Here conjoined for the first time in a chimeric binding are both The Black Dragon and The Enchiridion of Pope Leo III in a fresh translation by grimoire magician Michael Cecchetelli who was compelled to undertake this work in unorthodox circumstances. They are complementary grimoires, spanning the very earliest example of the genre to the late bibliotheque bleue period. Together they comprise a wealth of spells, spirits, lore, talismans and psalm magic, with their head in the highest heavens and their feet in the deepest hells.
Extensively footnoted, the seals corrected re-drawn and restored, with excerpts and workings from the translator's magical record, this is a well armed and practical text which throws light on the Grimorium Verum, Red Dragon and Grand Grimoire. It is a vigorous text, designed to be put to use.
The Black Dragon draws heavily on the 1760 (1810) Grimoire of Honorius, which is significantly different to the 1670 edition and the earlier 13th century Sworn Book of Honorius (Liber Juratus) which is an ancestor in title alone. The spirits referenced are therefore those we find in the Grimorium Verum and the seals have been corrected in line with the research of Jake Stratton-Kent as presented in The True Grimoire, (Scarlet Imprint 2009). The original seals are reproduced for comparison. In common with many of the Bibliotheque bleue texts The Black Dragon is a pastiche, but one which is clearly more than the sum of its parts. The illuminating preface to the text is not found in any other grimoire sources and evinces that this was the compiled book of a working magician drawing on the available material of the day.

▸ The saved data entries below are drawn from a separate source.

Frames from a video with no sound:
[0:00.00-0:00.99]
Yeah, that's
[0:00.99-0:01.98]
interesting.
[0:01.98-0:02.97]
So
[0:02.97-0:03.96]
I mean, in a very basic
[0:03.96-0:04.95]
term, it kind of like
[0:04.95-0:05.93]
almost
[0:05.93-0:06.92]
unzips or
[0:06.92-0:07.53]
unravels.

The operating system bears similarities with that of the Red Dragon but the cleft stick is replaced with the stang. Yet this is no simple treasure hunting manual. The magician is promised the power to subjugate all the infernal forces, - quite a formidable boast. We find many other elements of cunning craft in these pages including the toad bone, black cat bone, horse secrets and traditional spells for good and ill. The black hen and main de gloire are present and there is a notable use of an unusual form of the magic mirror. It is a fascinating collection of miscellany which though seeming late, cut-up and corrupt has benefited from a fresh translation to be revealed as a text in and of itself.

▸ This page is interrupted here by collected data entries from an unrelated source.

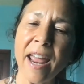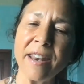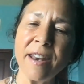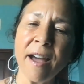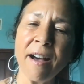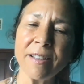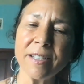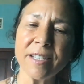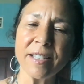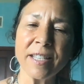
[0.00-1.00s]
and
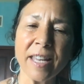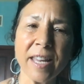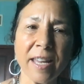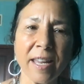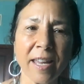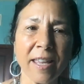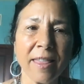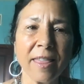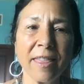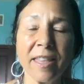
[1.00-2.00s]
not see
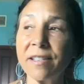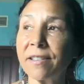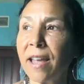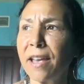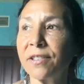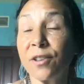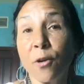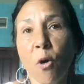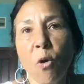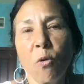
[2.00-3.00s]
this as
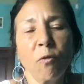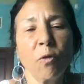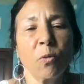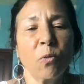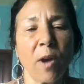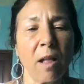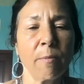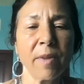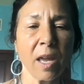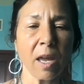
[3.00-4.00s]
an
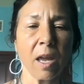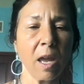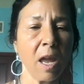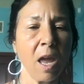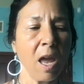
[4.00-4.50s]
overwhelming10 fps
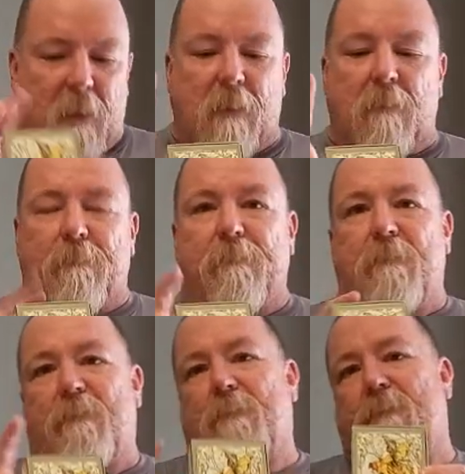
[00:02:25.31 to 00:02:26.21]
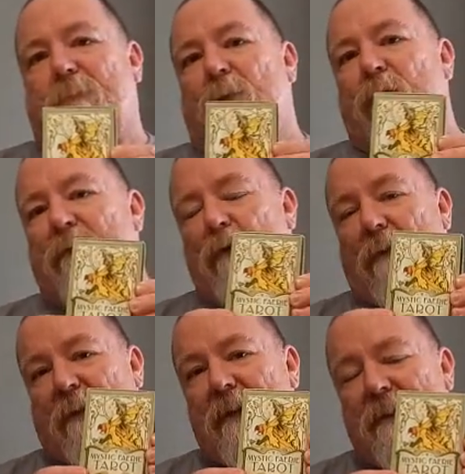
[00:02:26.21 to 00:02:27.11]
a little review
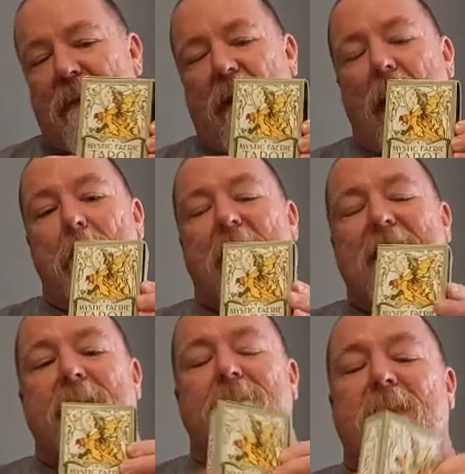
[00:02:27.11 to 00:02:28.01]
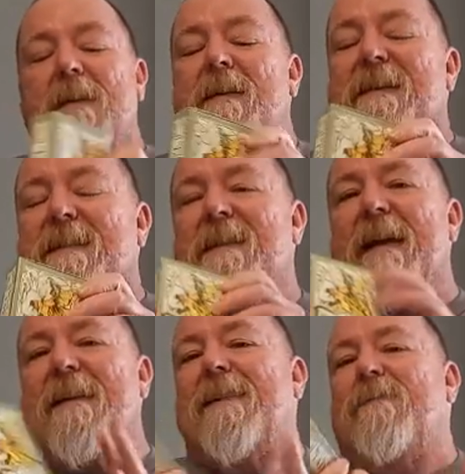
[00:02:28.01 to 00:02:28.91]
of this, but
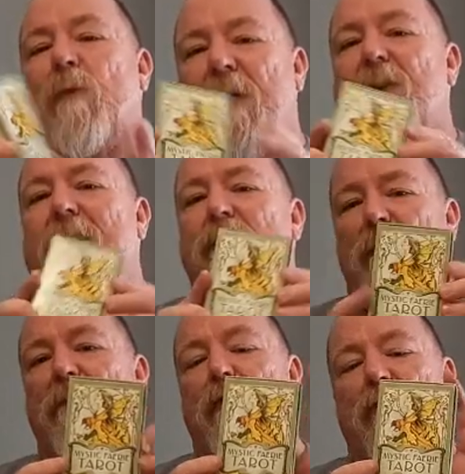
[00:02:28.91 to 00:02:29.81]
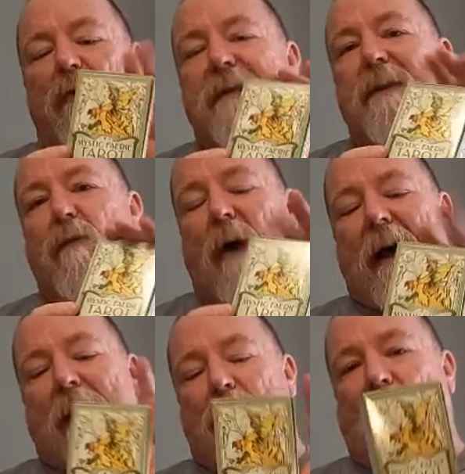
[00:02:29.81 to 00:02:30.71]
when in the review you'll see
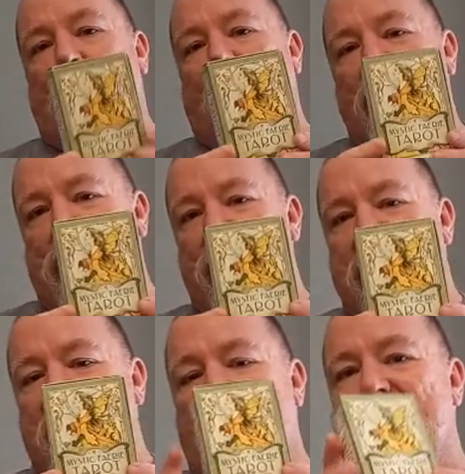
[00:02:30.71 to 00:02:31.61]
why I won't use this, so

In contrast The Enchiridion of Pope Leo III is an early grimoire and a work of nominally Christian magic. Legend suggests that it was presented by Pope Leo III to Charlemagne and was responsible for his worldly success. A suitably disputed date of 1523 is given to its production.
The Enchiridion is referred to repeatedly in The Black Dragon and elsewhere in the grimoire tradition where the penitential psalms are required. It is important for us to understand the mindset of The Enchiridion if we are to understand the grimoires. This text was much in vogue in the court of Louis XIV and the circle of Madame de Montespan in the affair of the poisons. It continues to circulate in the French speaking world today, which speaks of its enduring virtue. Through the use of talismans, psalms, orisons and efficacious charms the reader is able to triumph over a multitude of ills. This is the magic of the Old Religion of Europe, that is, Catholicism.
Though the more diabolically inclined of our readers may be righteously appalled at the pious nature of the language, this is an important part of our magical heritage. The methods employed are those of paganism, and the liturgical approach suggests creative uses of our own holy texts rather than being yoked to those of Christianity.
In illicit combination with The Black Dragon, we have delivered up a bastard with papal blood in its veins, which promises to place in your hands the keys to both heaven and hell.